Task goal -> Extract every entry word for word. Skip the pictures.
***
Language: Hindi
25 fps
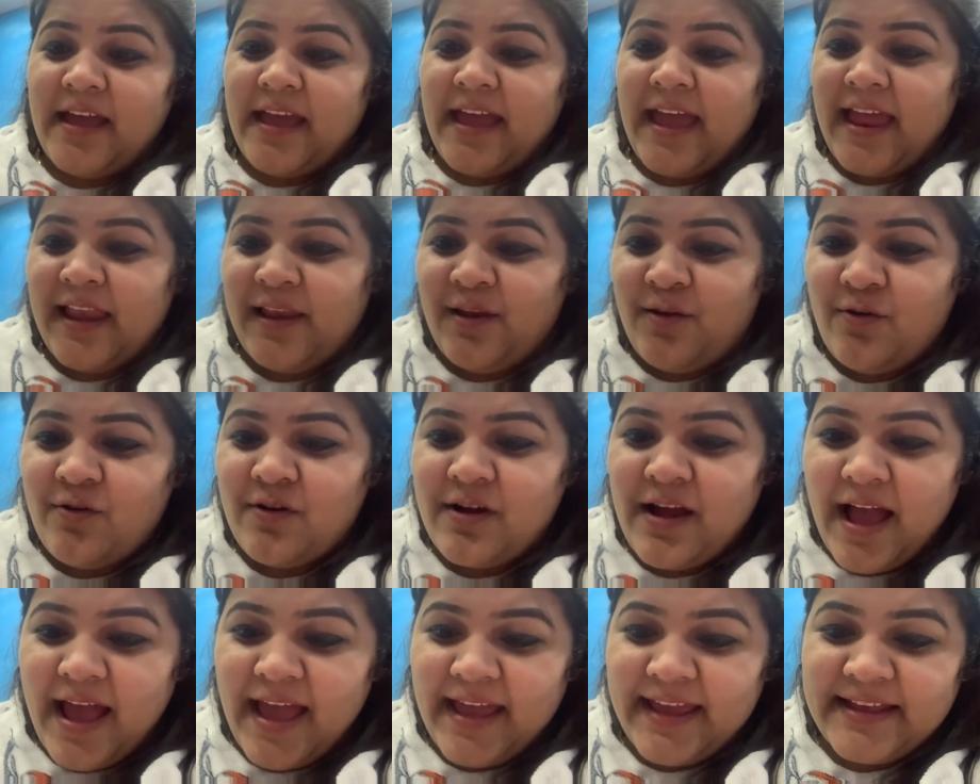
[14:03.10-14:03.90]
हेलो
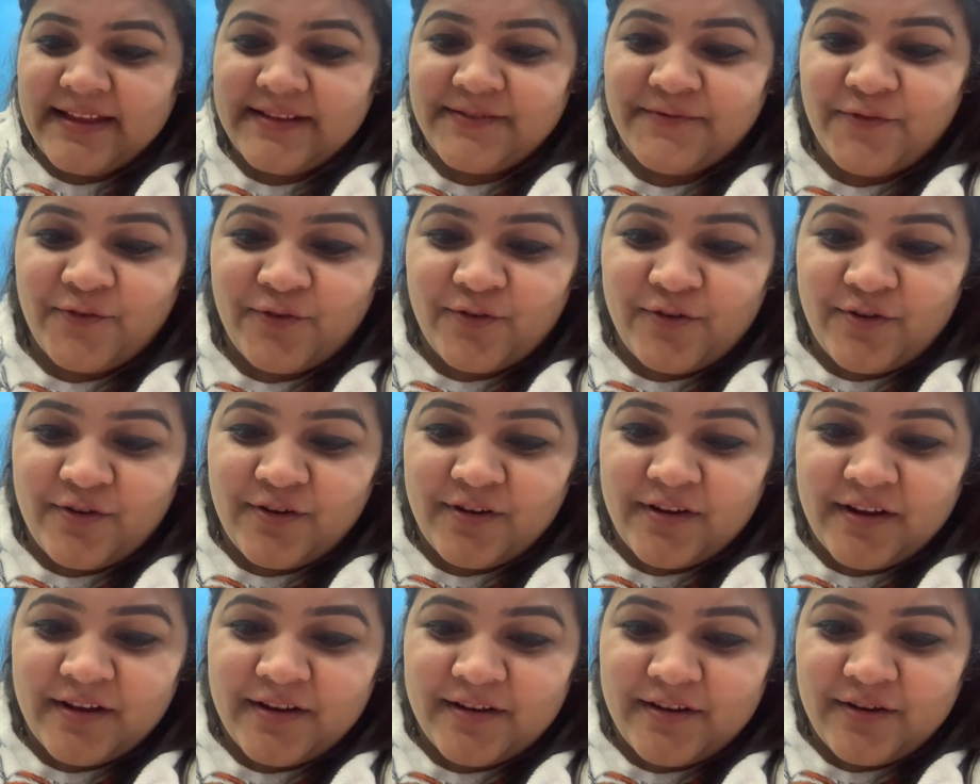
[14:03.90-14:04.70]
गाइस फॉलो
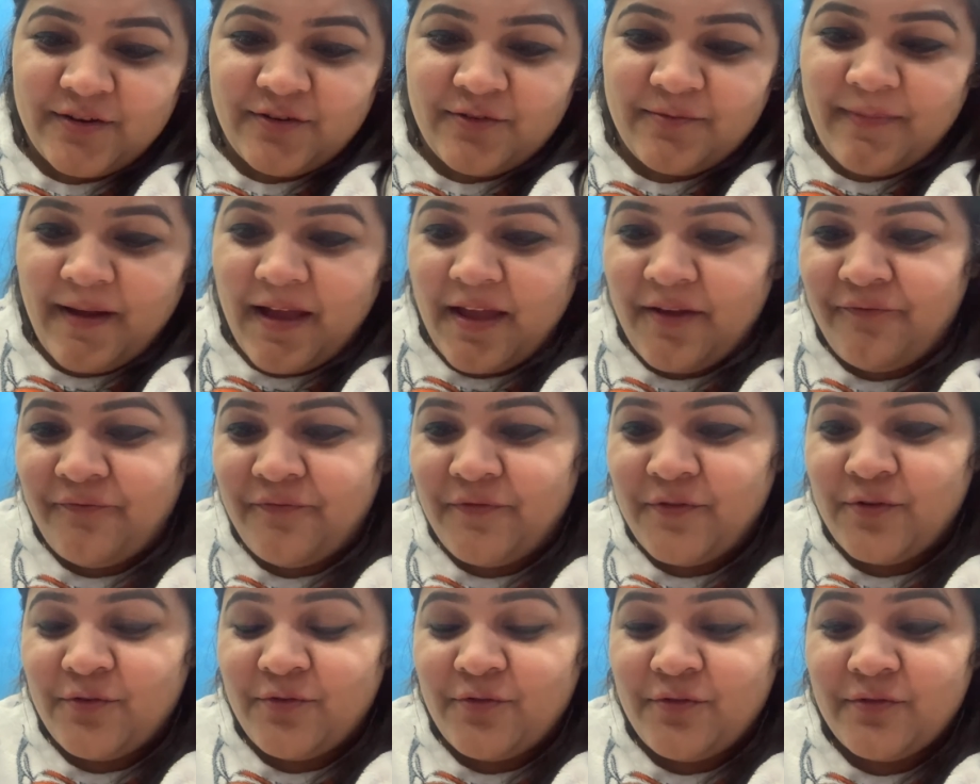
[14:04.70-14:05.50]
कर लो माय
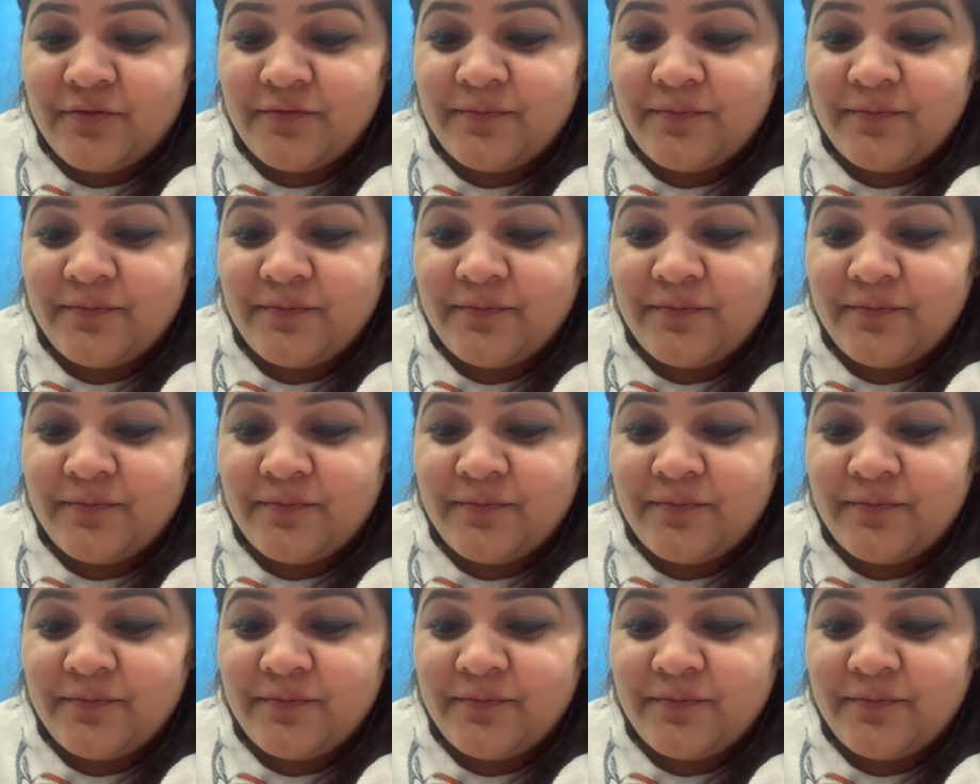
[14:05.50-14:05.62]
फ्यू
***
Written answer ->
Language: Hindi
25 fps
[14:03.10-14:03.90]
हेलो
[14:03.90-14:04.70]
गाइस फॉलो
[14:04.70-14:05.50]
कर लो माय
[14:05.50-14:05.62]
फ्यू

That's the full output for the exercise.